This former voter of the classic conservative right describes the difference between the elected president and former president Mauricio Macri: “Do you want me to tell you in Spanish?” Eggs! Another way of approaching things has already been said [Milei] “It won’t be gradual.”

Since this Monday is a public holiday in Argentina to celebrate Sovereignty Day, the banks, the stock exchange… are closed. Therefore, only on Tuesday will it be possible to measure the impact of the victory of this candidate, who proposes such radical measures as the abolition of the central bank and dollarization as central components of his recipe for normalizing an economy that has been sliding from crisis to crisis for decades.

A few blocks from Mileis Hotel is Florida Street, the epicenter of the irregular dollar exchange. Irregular, but tolerated by everyone and known to every tourist. It is the first place many go to before the Colón Theater, Plaza de Mayo or Bombonera Stadium to stock up on pesos at the blue dollar price, as they call it here: 950 pesos for a dollar. The official exchange rate is almost three times lower, namely 369 pesos.
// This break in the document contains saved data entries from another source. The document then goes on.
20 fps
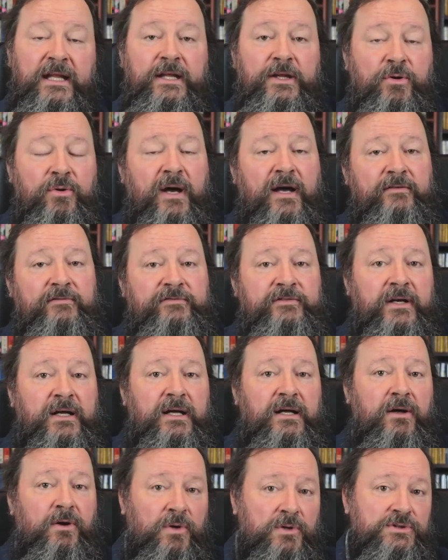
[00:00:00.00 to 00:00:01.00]
you have
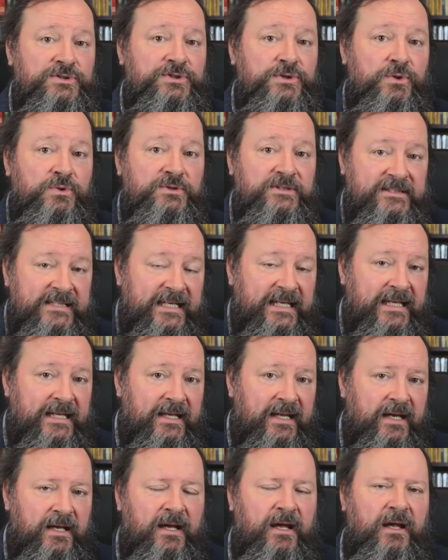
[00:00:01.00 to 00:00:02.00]
also seen.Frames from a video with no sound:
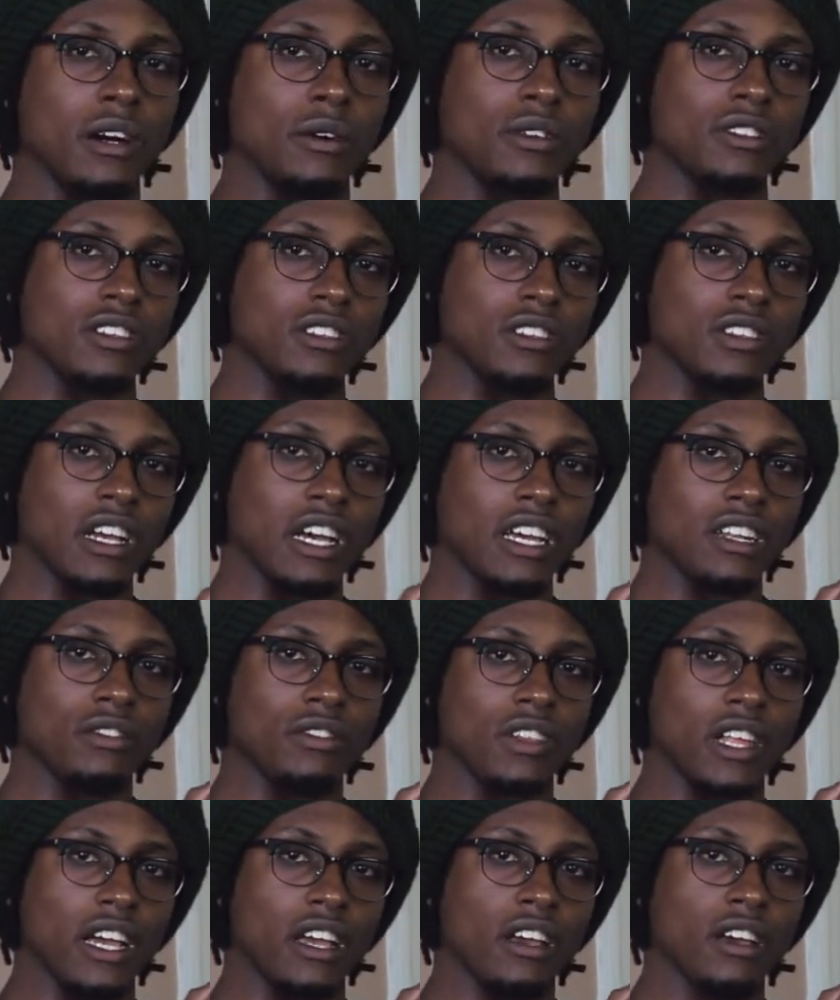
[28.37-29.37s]
I was in
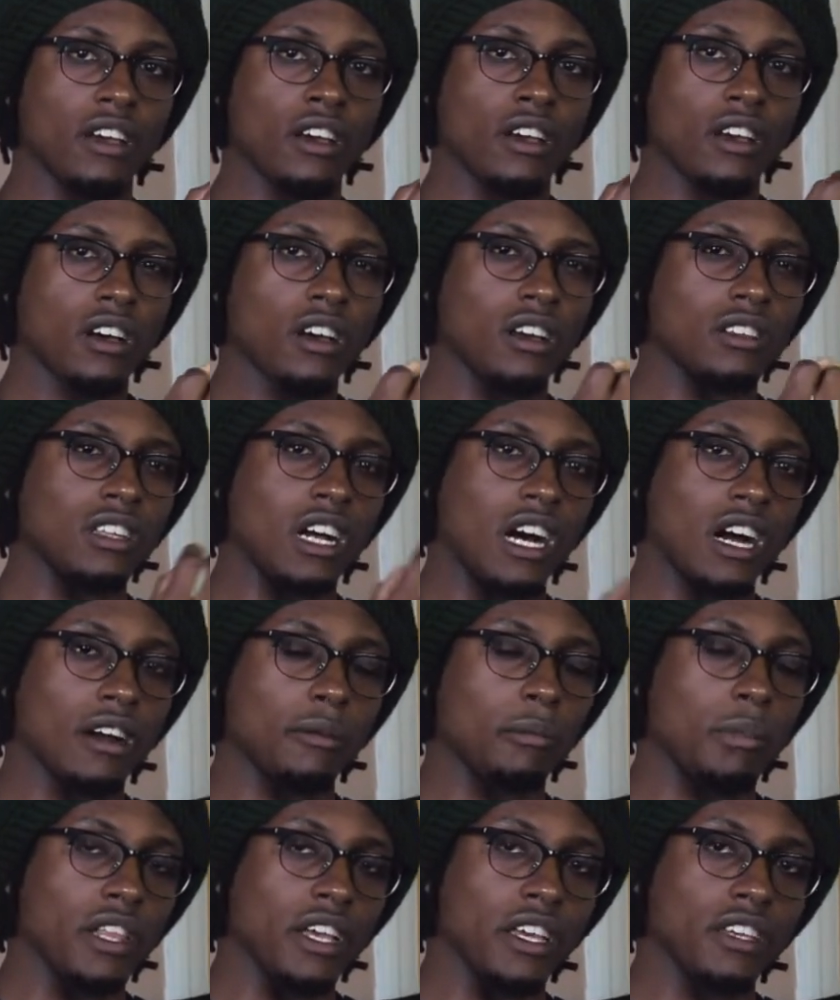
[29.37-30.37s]
kind of like a
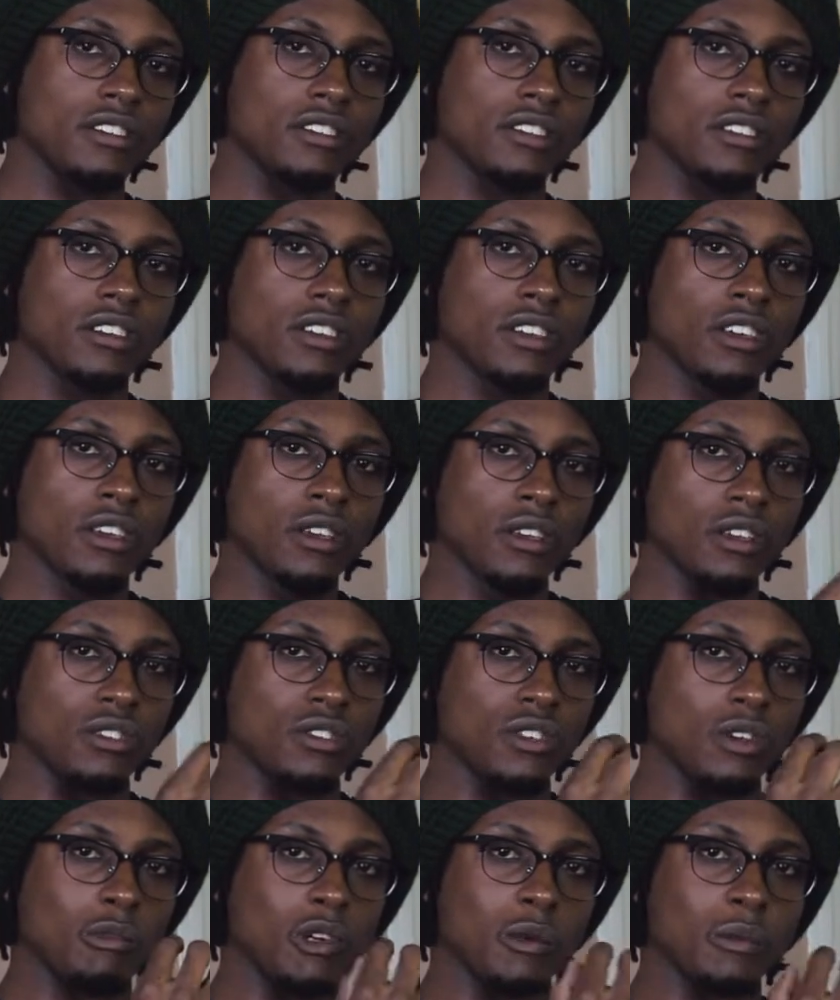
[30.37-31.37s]
darker place,
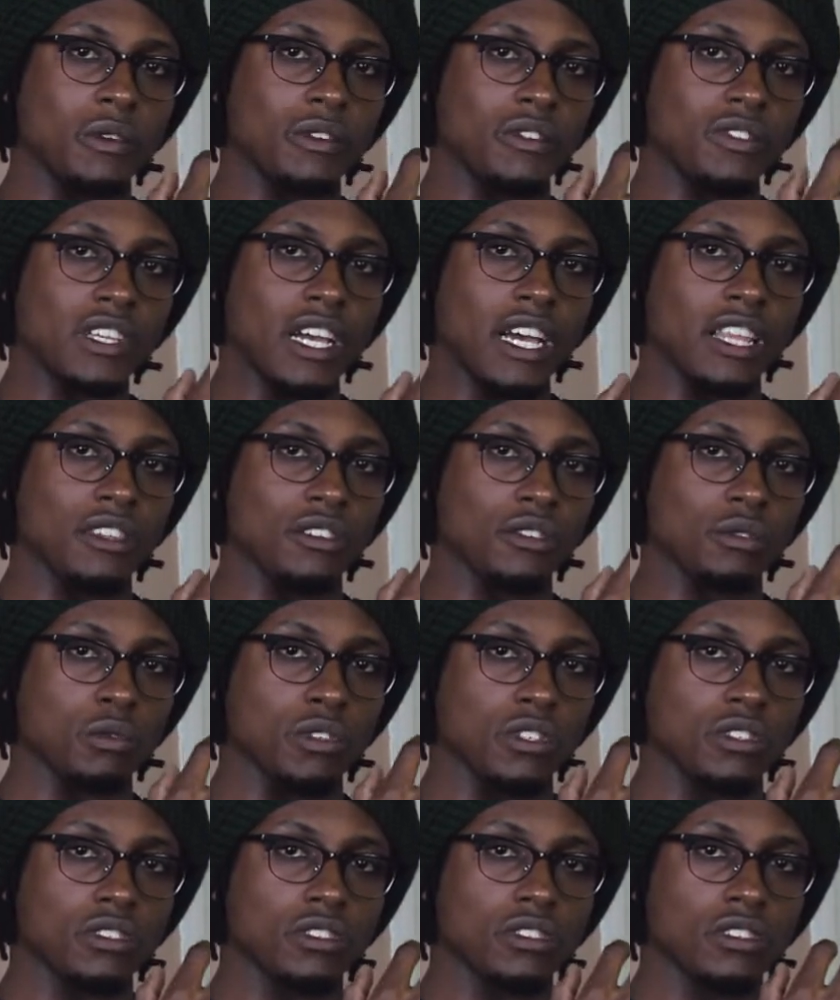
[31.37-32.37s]
and so Moment of Silence
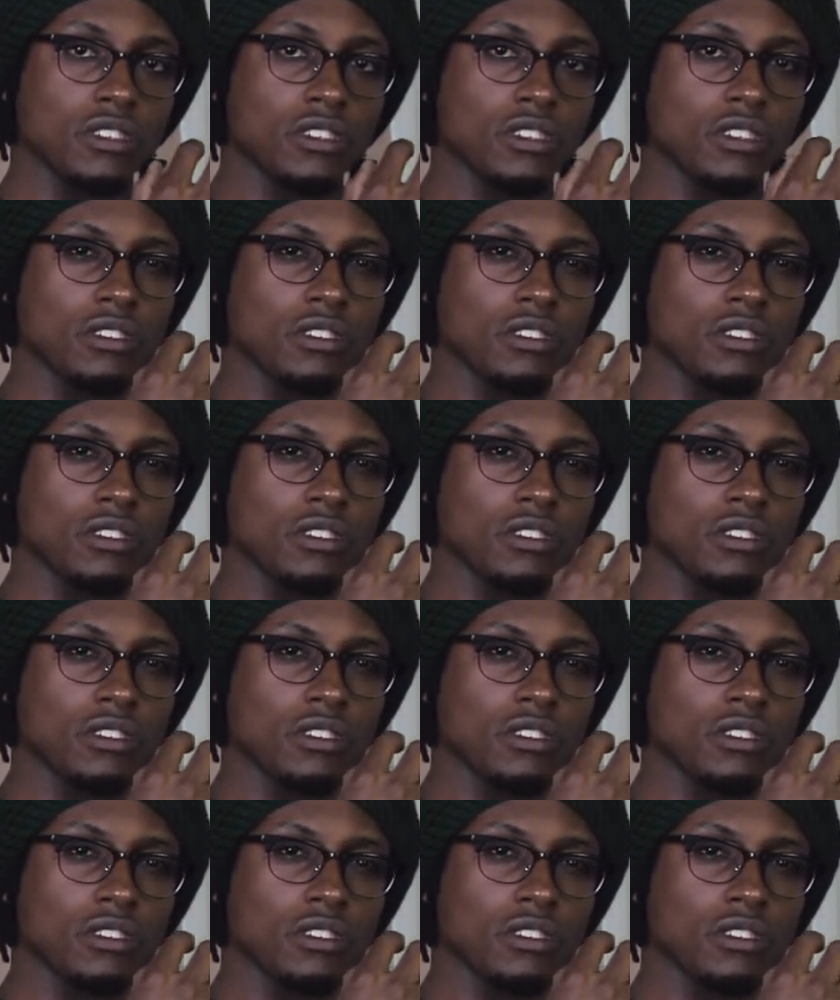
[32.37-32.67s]
was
Juliette, 35 years old, is what the locals call a small tree, one of those people who search for customers among passers-by by shouting “change, dollars, exchange house.” He hopes that there will be no sudden movements on Tuesday when the stock market opens, so as not to deter those who buy or sell currencies. But he claims to have no idea what could happen. Economic uncertainty is part of everyday life here.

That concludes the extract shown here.